Macos – UIDs for service users in Mac OS X

macosservicesuser-accounts

Some third-party servers should be run under a special user for security reasons (eg, PostgreSQL is typically run by "postgres"). Of course, these service users should not show up in the Mac OS X login windows. I know how to create hidden users using dscl or dsimport, but I'm wondering what the best policy is for assigning UIDs (and matching GIDs). Apple's documentation states that UIDs from 0 to 100 are reserved (pg. 69), but OS X comes with several special users and groups outside that range. I used to use ids from 401 onwards for services, but I noticed that OS X 10.6 has started using that range for groups created by the Sharing pane in System Preferences.

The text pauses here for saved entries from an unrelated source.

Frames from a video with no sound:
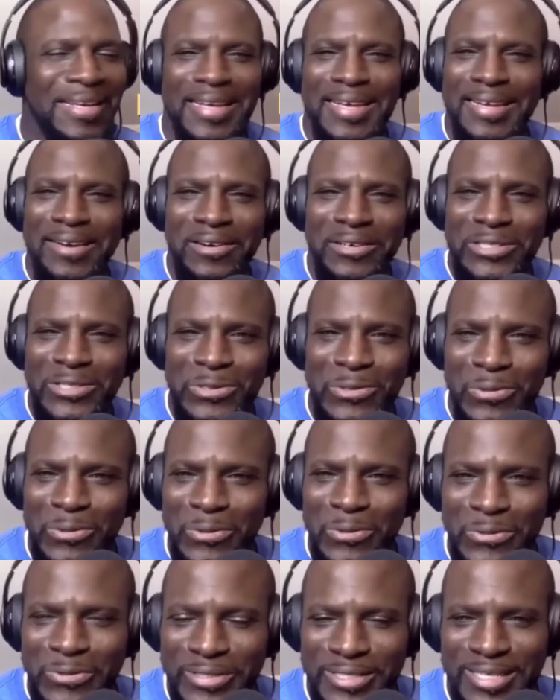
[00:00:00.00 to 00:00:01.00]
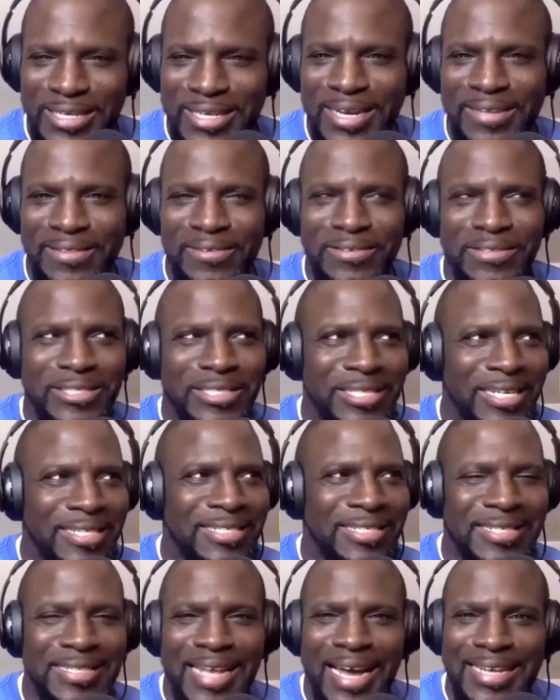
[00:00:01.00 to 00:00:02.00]
in our schools together,
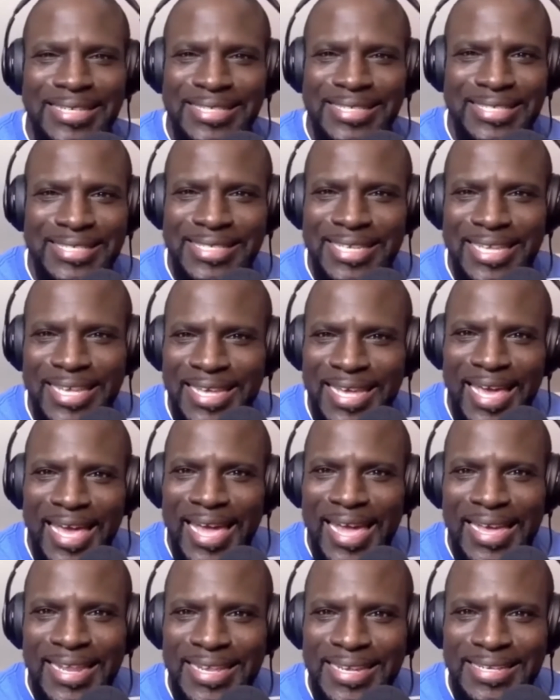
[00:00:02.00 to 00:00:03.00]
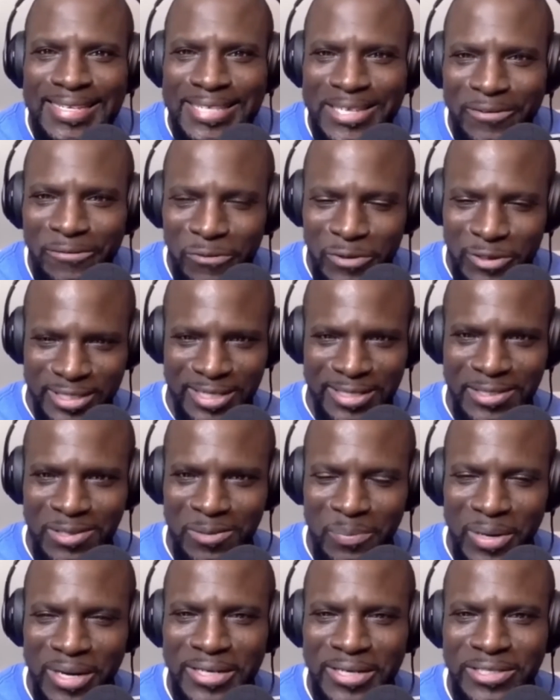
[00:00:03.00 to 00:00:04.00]
just not seeing any differences
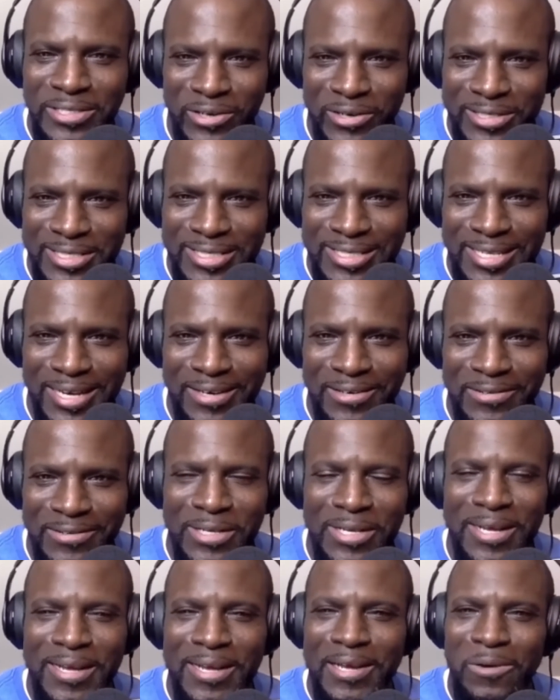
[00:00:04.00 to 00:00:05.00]
amongst ourselves.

What is the recommended ID range to use for third-party services, then? Perhaps I should just use IDs in the 500 range, since all that is needed to hide a user in Snow Leopard is setting his password to "*"?

Also, most of Apple's services have names starting with an underscore, with an alias sans underscore; eg, _sandbox and sandbox. Is there any special significance to this? Should I do the same for my services?

Edit: although I said "or dsimport", one should really use dscl to create hidden users. See this post for details!

Best Answer

Amusingly, I found this while trying to sort out some weird behavior we've been getting reports of during Big Sur updates, and then a few days later stumbled on a very recent, vaguely-canonical answer!

In Big Sur, the usage information for the sysadminctl command is updated with a new asterisk, and some new options for the -addUser action. I'll quote the relevant parts (with new options bolded), but here's the only public copy I could find of the full usage.

-addUser <user name> [-fullName <full name>] [-UID <user ID>] [-GID <group ID>] [-shell <path to shell>] [-password <user password>] [-hint <user hint>] [-home <full path to home>] [-admin] [-roleAccount] [-picture <full path to user image>] (interactive] || -adminUser <administrator user name> -adminPassword <administrator password>)

*Role accounts require name starting with _ and UID in 200-400 range.

If you try to use the -roleAccount option, it will indeed make you use a username with an underscore, and a UID in the 200-400 range.